Its use become clear when a police car rolled over the corner. In a heartbeat, the street vendors yanked their ropes, turning the damning floor displays into innocent shoulder bags. Once the patrol car was out of sight, ‘Louise Vutton’ handbags and ‘Armini’ fragrances were back in stock.
The Habsburg jaw
Inspired by the street vending smarts, we skipped the long queues at Prado and went to ‘Plaza Mayor’ to appreciate some street art instead. An invisible line divided the big plaza in two: one side had all the fancy shops and restaurants, while the other side was the turf of painters and vagrants. In the middle, looking disapprovingly to either side, stood a statue of Philip III of Habsburg.
“Hey guys, come here and I’ll draw you!”, urged a painter. We inched closer and had a look at his work, most of which drawn in a cartoonish style with prominent chins. “No thanks, we’d rather have a family portrait with no obvious signs of inbreeding”, taunted Jules.
Secluded by choice
To escape the hustle and bustle of a city that never used to sleep, we went to ‘El Retiro’, a park that the Spanish Monarchy ceded to us commoners in the 19th century. It was mid-morning of a weekday, so the park was nearly deserted.
As our picture frame cycled through those pictures of empty paths lined with manicured shrubs, we talked about the illusion of choice. The three of us enjoy solitude (some more, some less), but seemingly only when it is voluntary. Locked in our own home, the present forced seclusion was far less appealing.
The alien hub
We returned to Madrid several times that year, sometimes going into town and sometimes just staying at the airport for a few hours, waiting for a connecting flight.
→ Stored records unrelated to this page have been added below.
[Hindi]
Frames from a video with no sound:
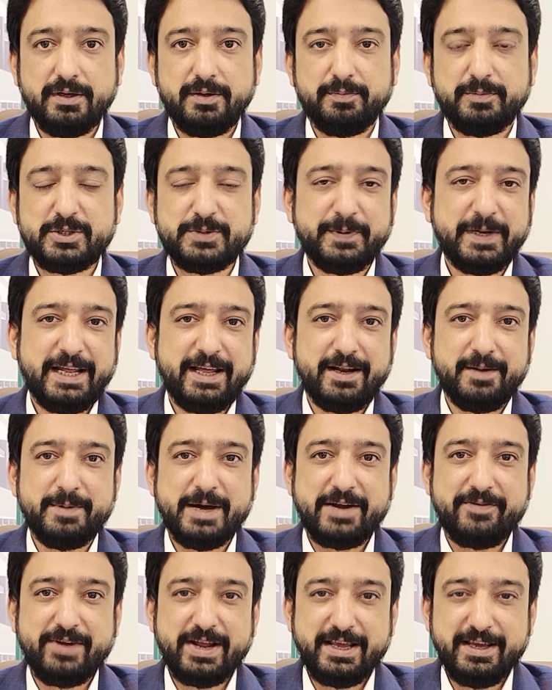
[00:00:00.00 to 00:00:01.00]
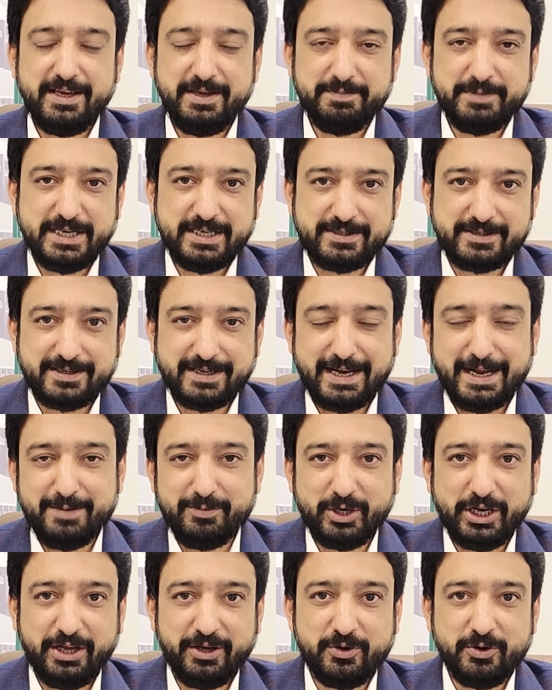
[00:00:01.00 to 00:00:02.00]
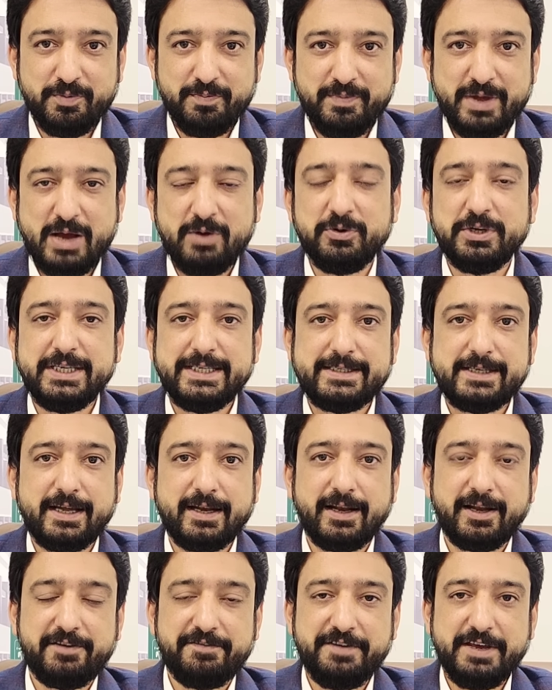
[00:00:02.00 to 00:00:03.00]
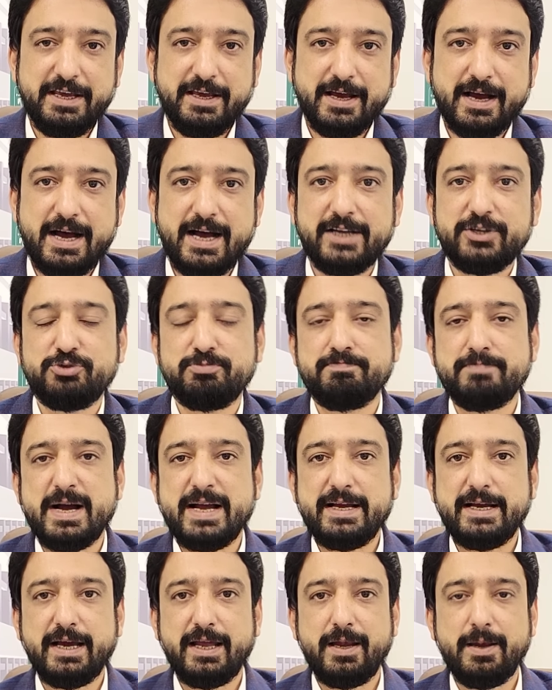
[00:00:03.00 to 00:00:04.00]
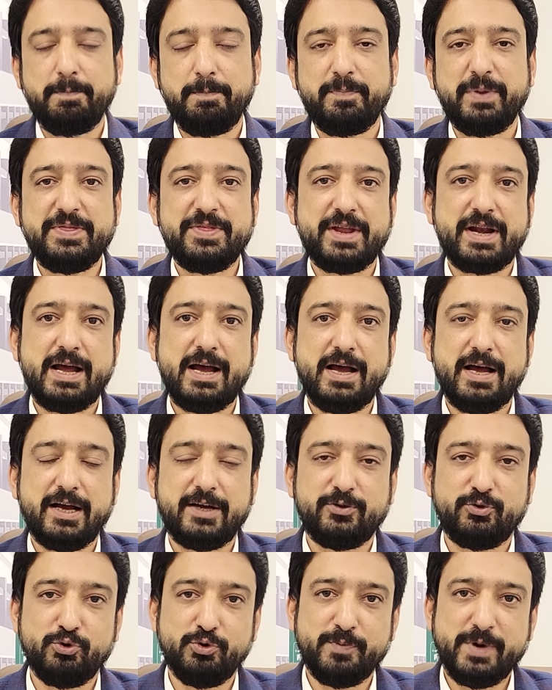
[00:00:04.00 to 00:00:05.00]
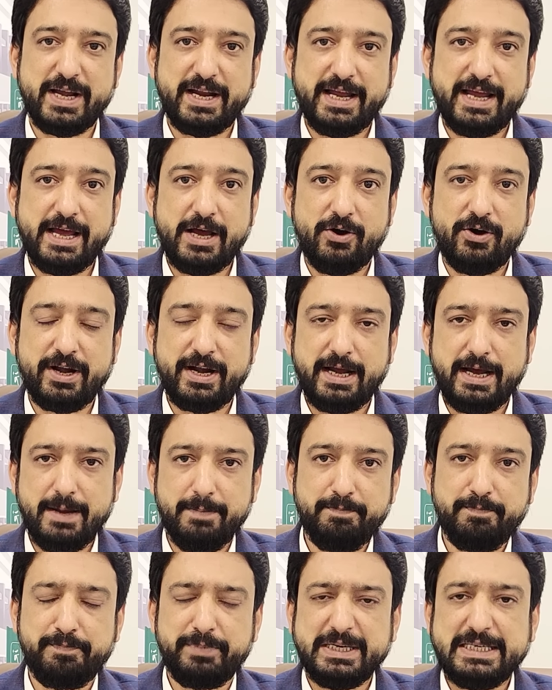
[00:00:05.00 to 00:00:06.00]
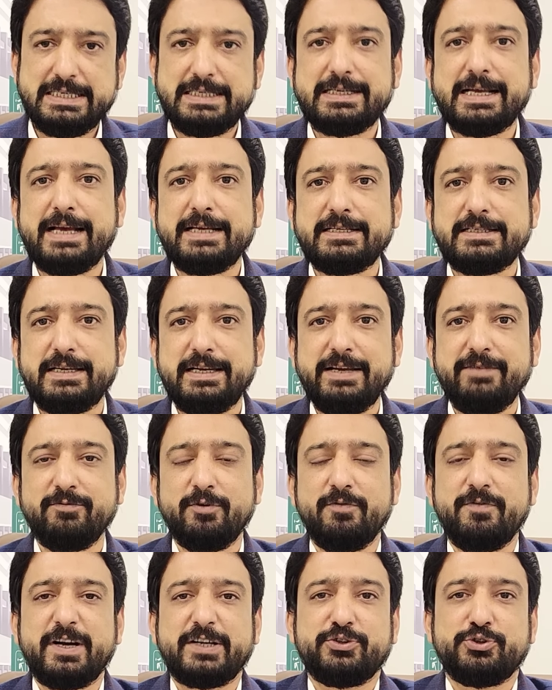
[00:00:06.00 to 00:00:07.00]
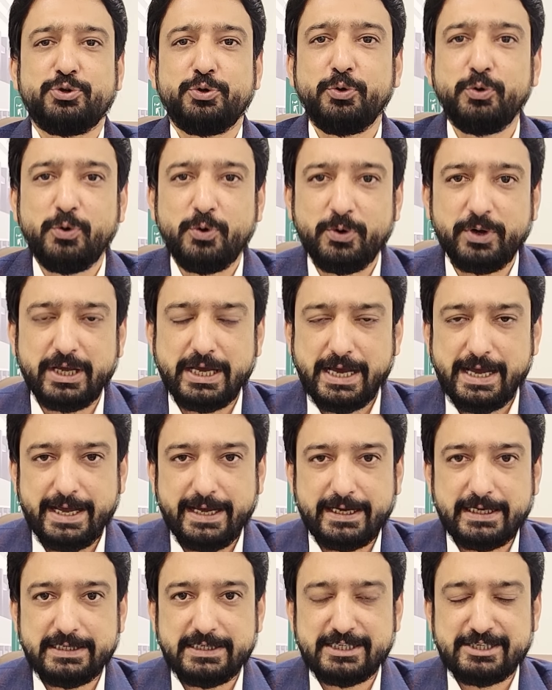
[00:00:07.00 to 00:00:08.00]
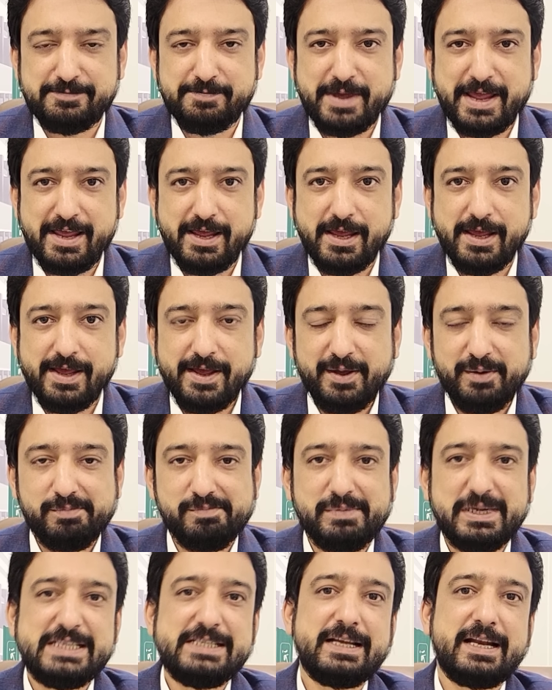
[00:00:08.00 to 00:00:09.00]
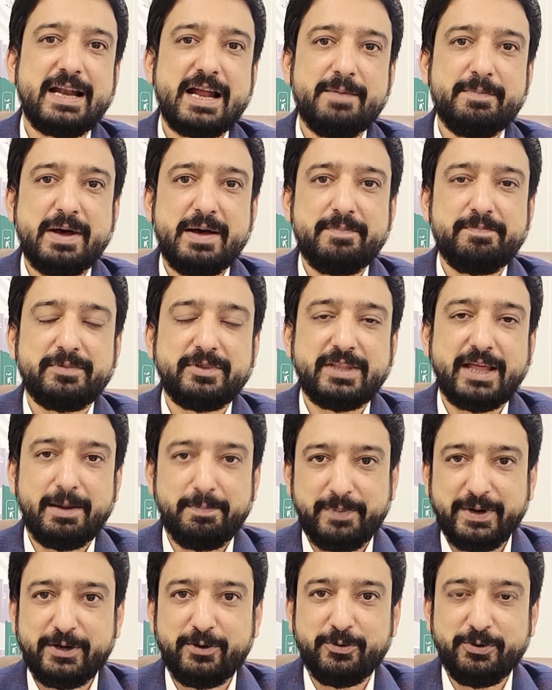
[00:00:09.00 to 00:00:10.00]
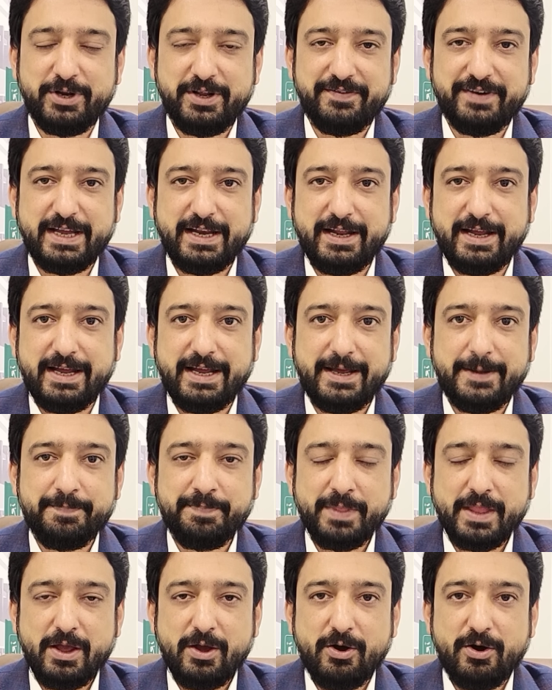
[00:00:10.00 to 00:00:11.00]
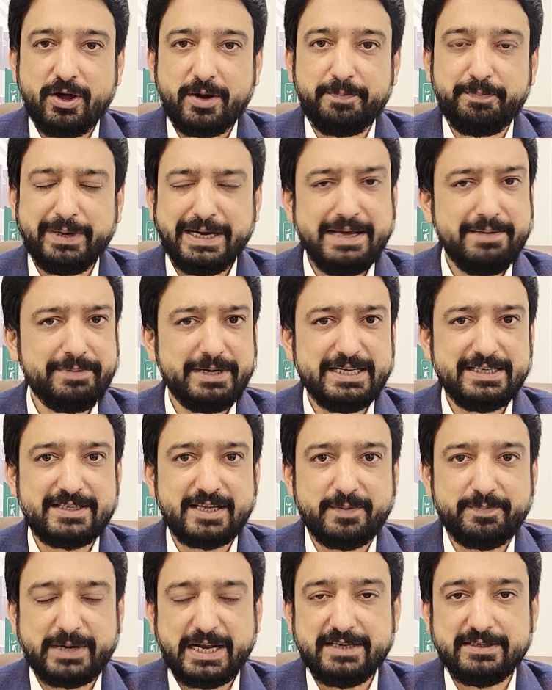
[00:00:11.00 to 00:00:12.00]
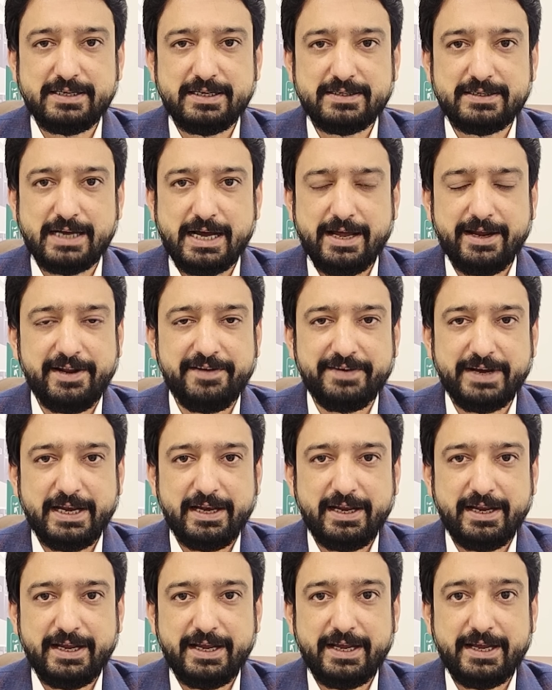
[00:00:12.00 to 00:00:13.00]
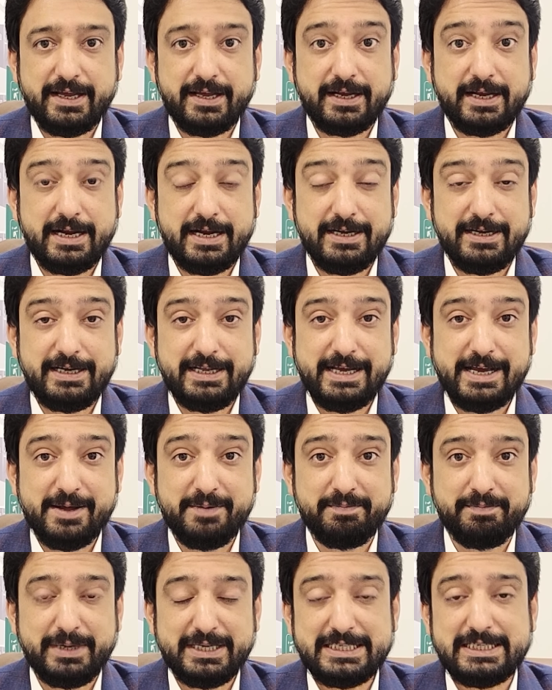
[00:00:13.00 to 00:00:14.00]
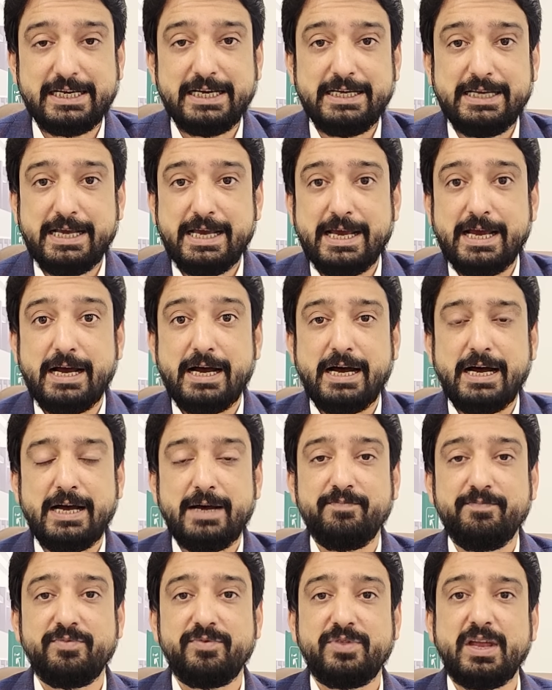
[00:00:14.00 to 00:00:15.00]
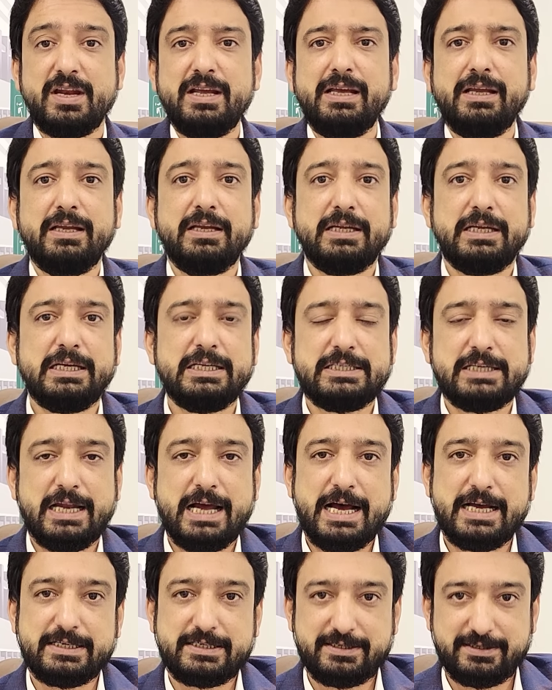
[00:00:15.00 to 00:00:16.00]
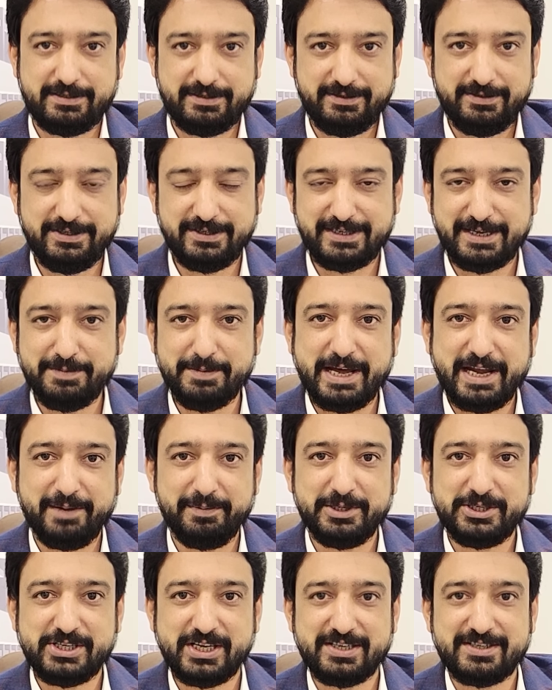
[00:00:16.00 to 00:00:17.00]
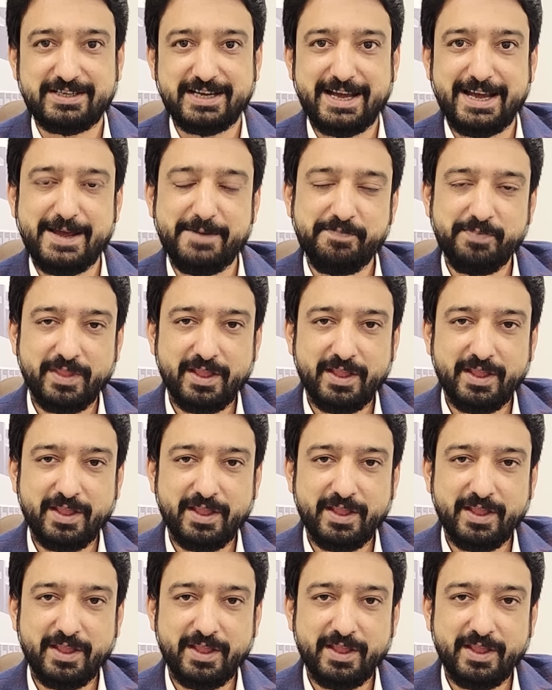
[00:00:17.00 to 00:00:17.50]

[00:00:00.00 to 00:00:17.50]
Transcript: बिसमीम अल्लाम मैं हूं ईसा नकवी आज मंगल 15 अक्टूबर है और अब प्रिसाइजली वो वक्त शुरू हो गया है कि जिसमें मंजरनामा तलपट होने वाला है और बड़े बड़े सरप्राइजेज आने वाले हैं घंटियां बज गई हैं अहम तरीन इजलास जिसके बारे में चर्चा है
We initially dreaded those hours, but over time we learned to enjoy them. Slowly, our memories of running through an entire terminal and arriving to the boarding gate sweating profusely were replaced by less taxing moments, spent in what is arguably one of the most beautiful airport terminals in the world.
Gabriel often talks about the playgrounds of castles and fire trucks, scattered in front of the gates. Jules recalls buying a paper book and reading it in one sitting, before reluctantly getting up at the last call announcement. I remember leisurely strolling down the terminal, stress-free and mask-free, taking pictures of the wooden ceilings and colourful steel beams. Memories to be soon relived, we hope.